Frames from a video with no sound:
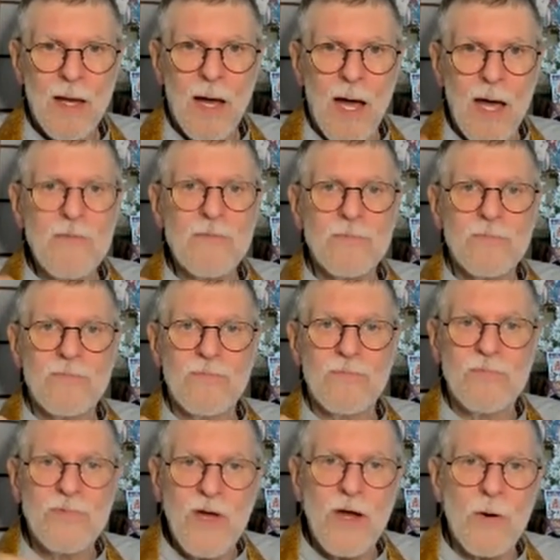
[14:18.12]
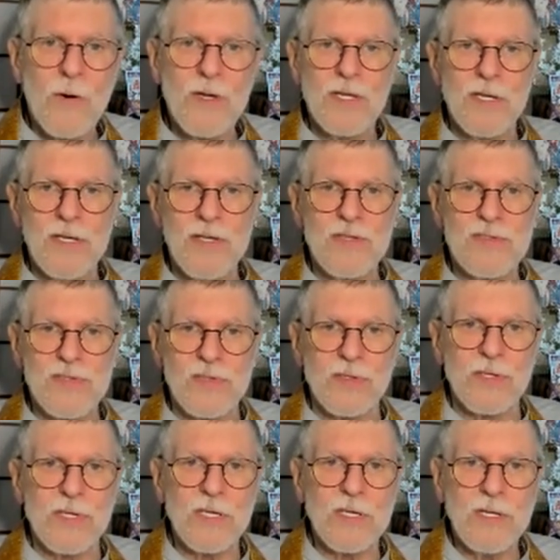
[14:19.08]
I very
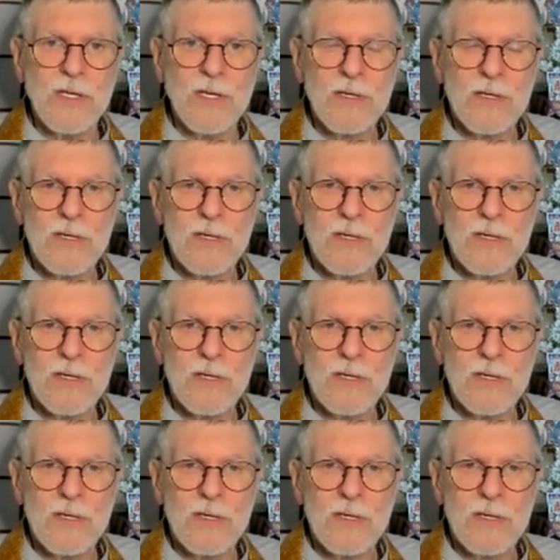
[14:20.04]
easily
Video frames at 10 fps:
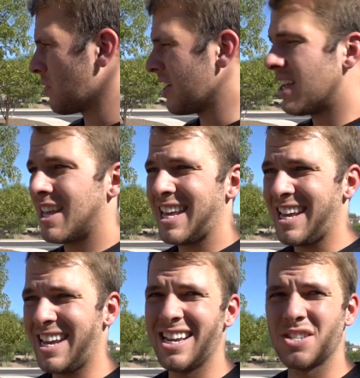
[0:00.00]
one
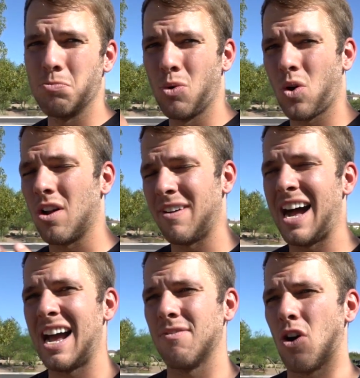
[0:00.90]
is more of a
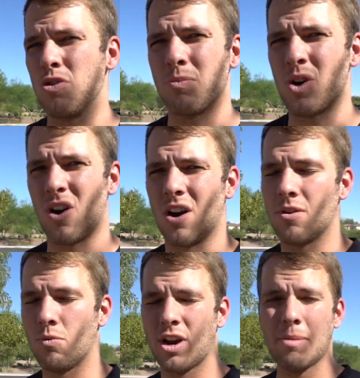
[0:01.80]
high volume car.
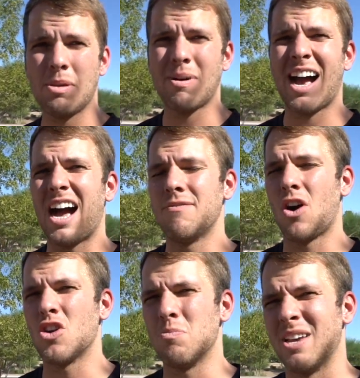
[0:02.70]
What I mean by high
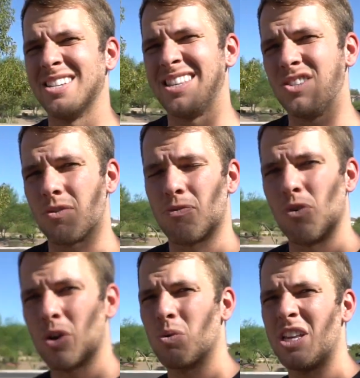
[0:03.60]
volume is these are
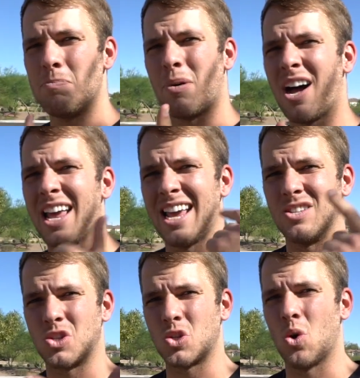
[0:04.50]
frequently bought
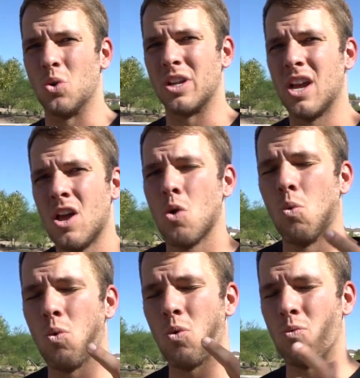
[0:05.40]
and sold.
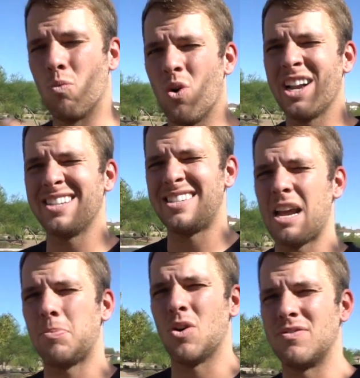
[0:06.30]
One
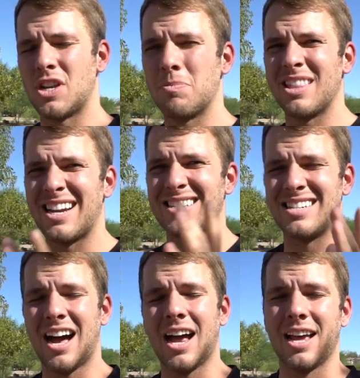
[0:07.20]
example of something that is
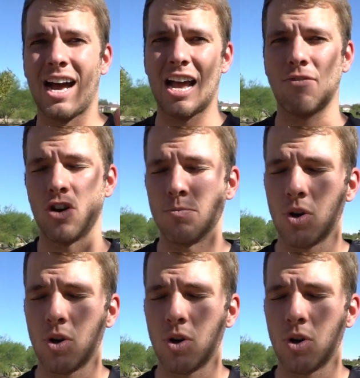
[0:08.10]
not a high volume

━━━━━━━━━━

◆ Brief ◆
An exact reprint of every record is required, with the pictures omitted.

◆ Written solution ◆
Frames from a video with no sound:
[14:18.12]
[14:19.08]
I very
[14:20.04]
easily
Video frames at 10 fps:
[0:00.00]
one
[0:00.90]
is more of a
[0:01.80]
high volume car.
[0:02.70]
What I mean by high
[0:03.60]
volume is these are
[0:04.50]
frequently bought
[0:05.40]
and sold.
[0:06.30]
One
[0:07.20]
example of something that is
[0:08.10]
not a high volume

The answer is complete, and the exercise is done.